* Brief: Instruction for the listing below: copy exactly, and only, the lines from the one holding "[3:33.57-3:34.64]" through its last line, omitting any picture.

* Supplied data:
BEGIN

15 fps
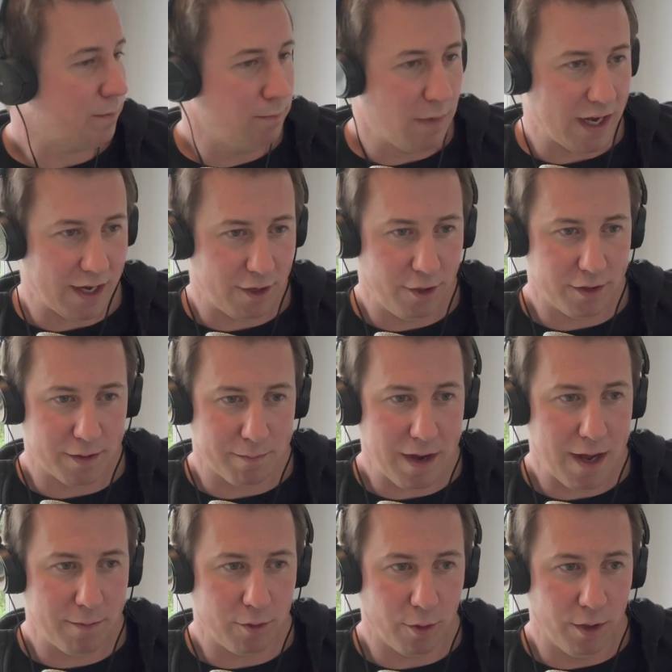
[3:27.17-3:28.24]
And I heard the
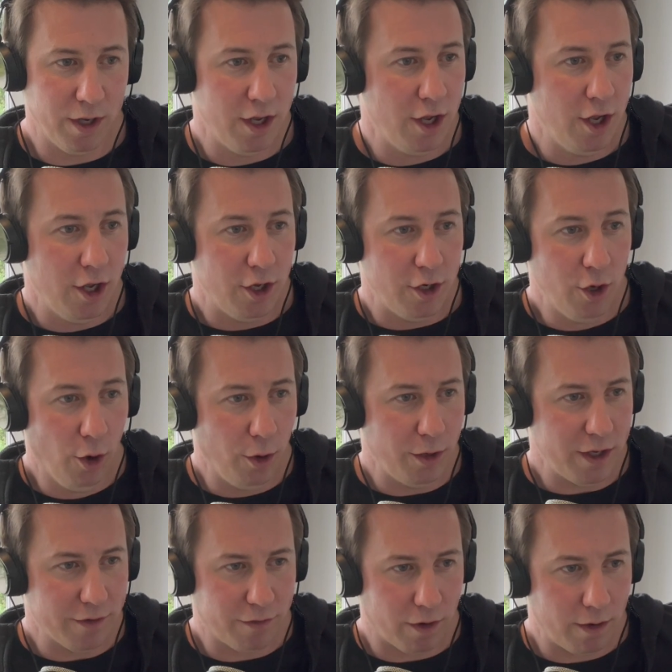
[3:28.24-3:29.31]
mum go, No,
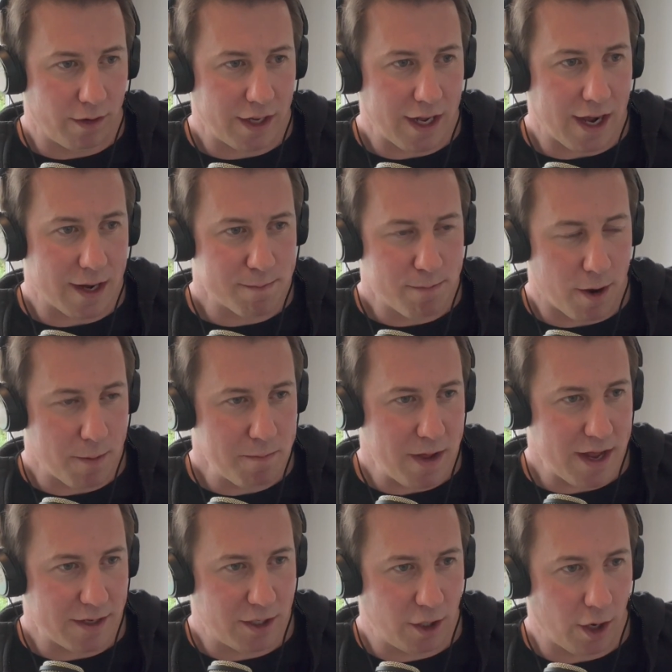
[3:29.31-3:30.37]
you've already had pom
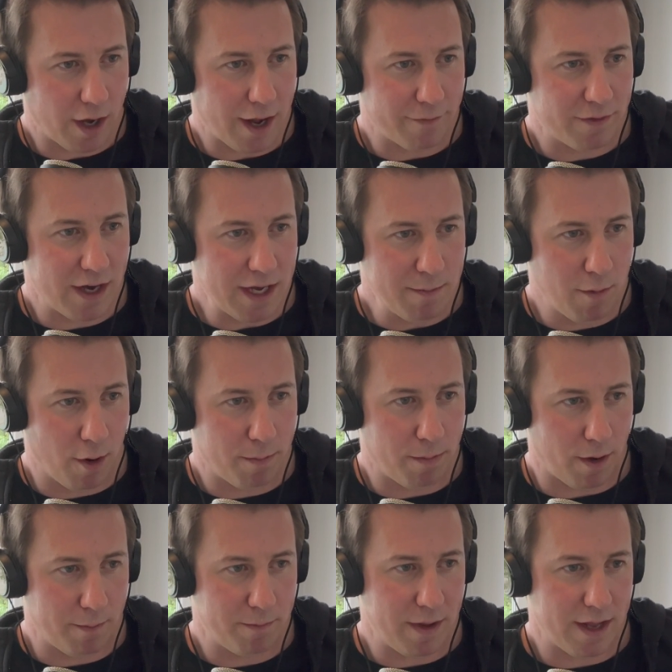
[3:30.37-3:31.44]
bears. You're not having any more
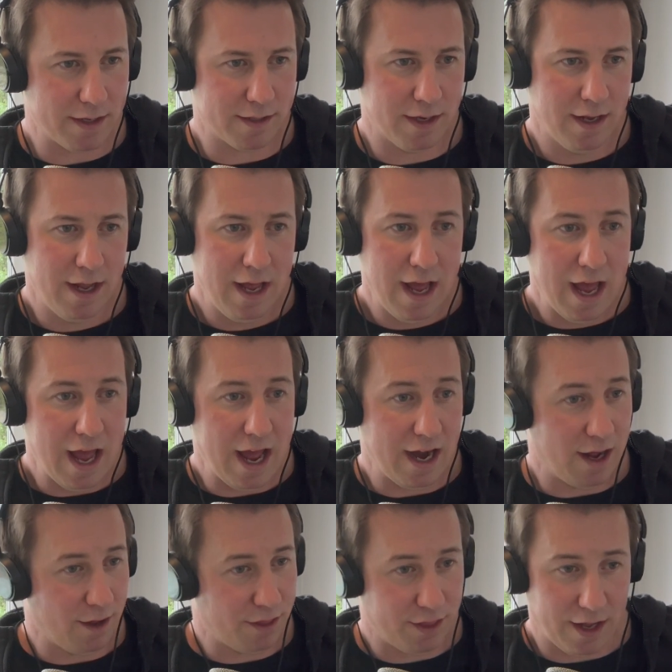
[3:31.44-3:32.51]
pom bears. And
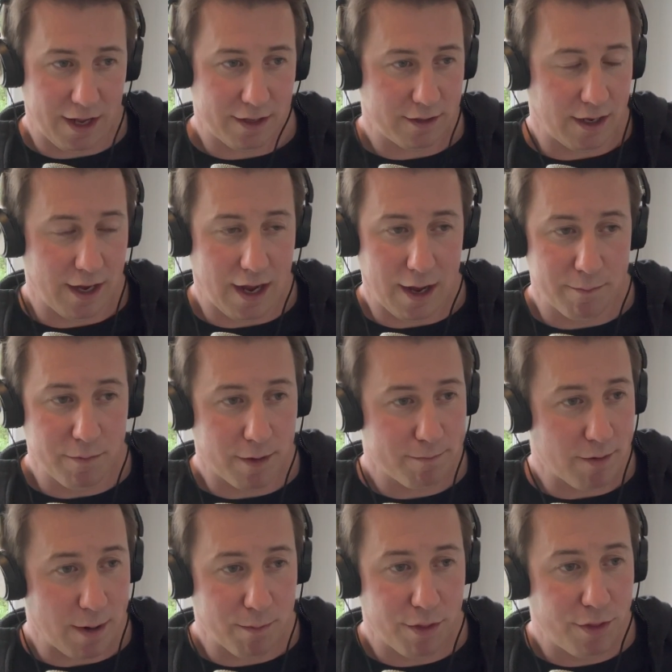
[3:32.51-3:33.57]
I, I'm not,
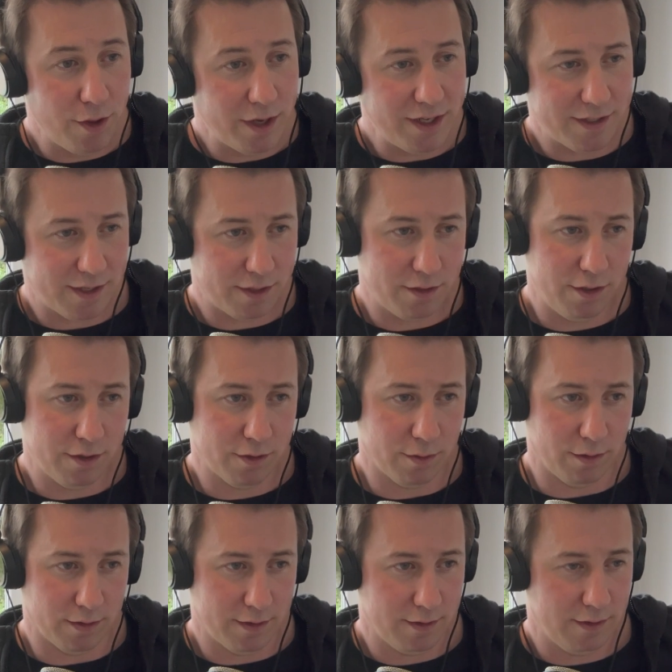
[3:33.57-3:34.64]
I'm 36 years
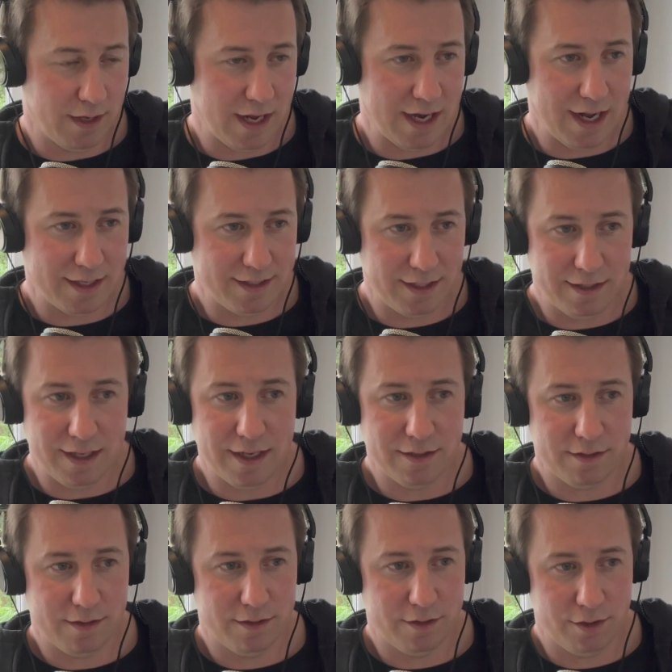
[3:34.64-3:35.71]
old. And I did
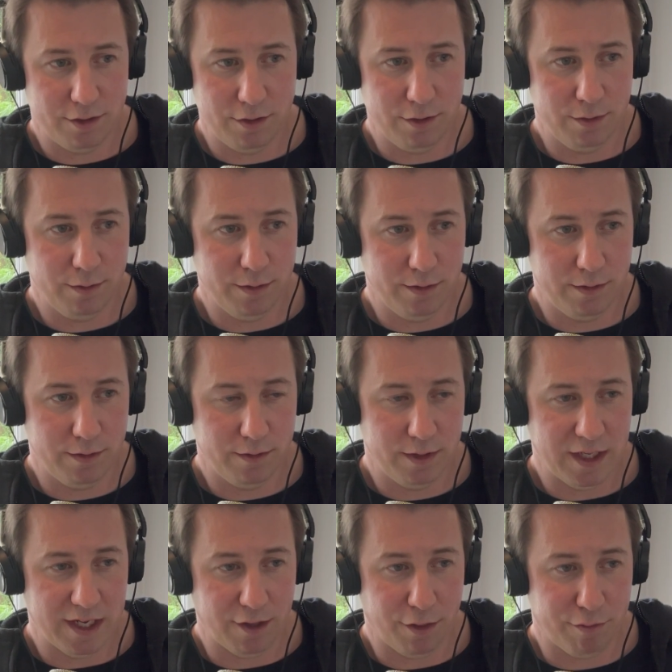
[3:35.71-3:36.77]
this to
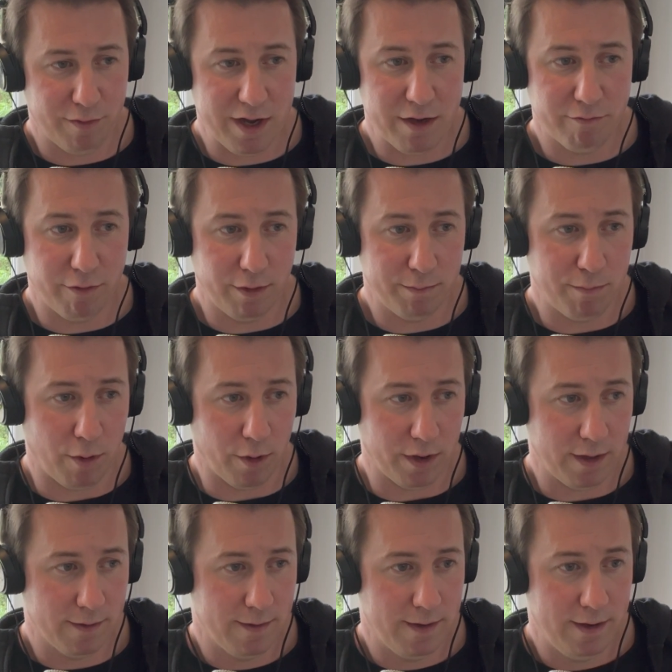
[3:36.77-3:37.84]
a three year old
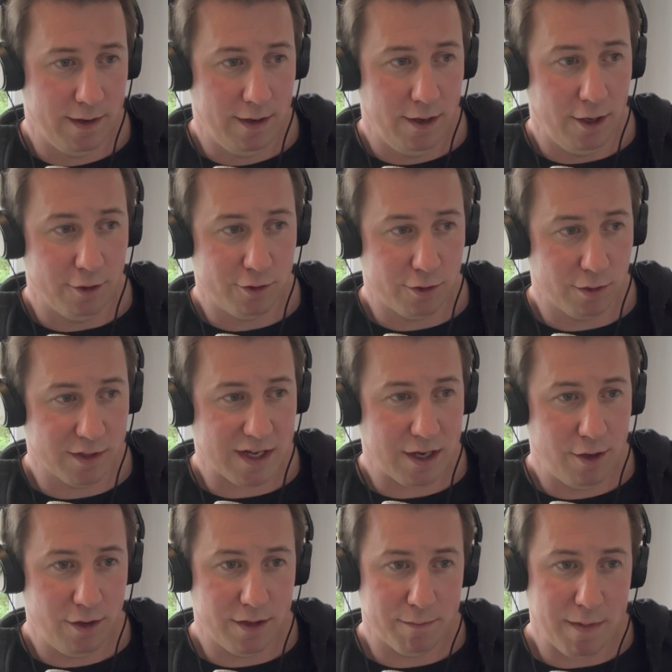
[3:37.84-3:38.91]
boy. As soon as I
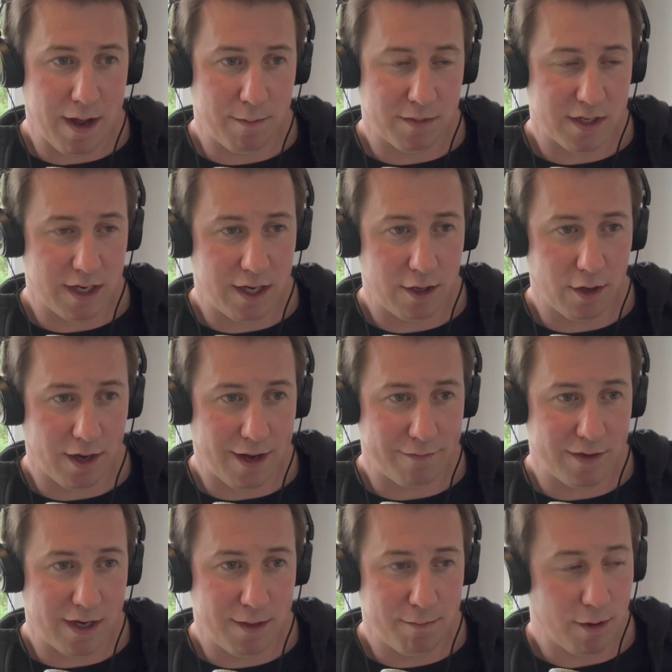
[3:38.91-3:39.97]
heard the mum say, You're not
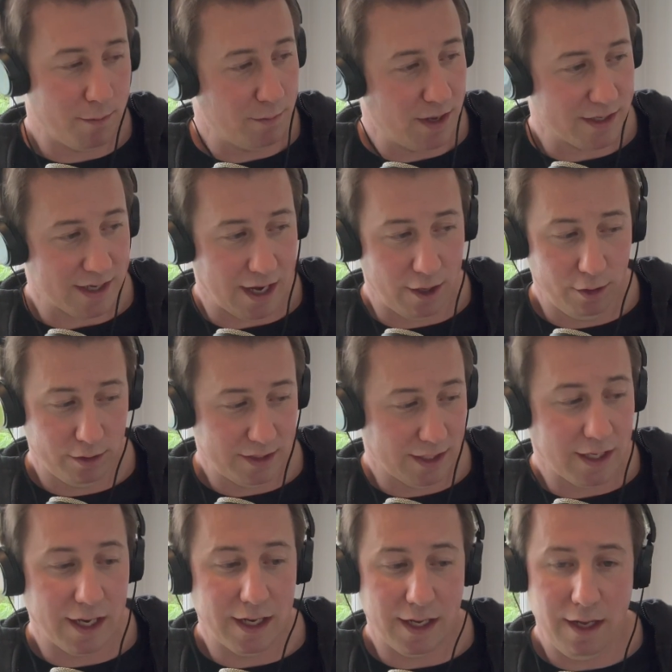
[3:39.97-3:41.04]
having any pom bears, I looked
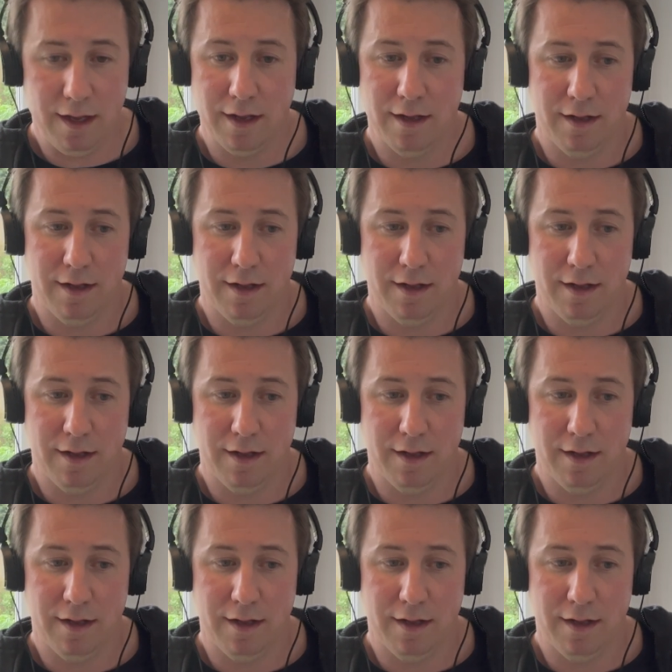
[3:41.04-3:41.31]
at Lily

END

* Finished task:
[3:33.57-3:34.64]
I'm 36 years
[3:34.64-3:35.71]
old. And I did
[3:35.71-3:36.77]
this to
[3:36.77-3:37.84]
a three year old
[3:37.84-3:38.91]
boy. As soon as I
[3:38.91-3:39.97]
heard the mum say, You're not
[3:39.97-3:41.04]
having any pom bears, I looked
[3:41.04-3:41.31]
at Lily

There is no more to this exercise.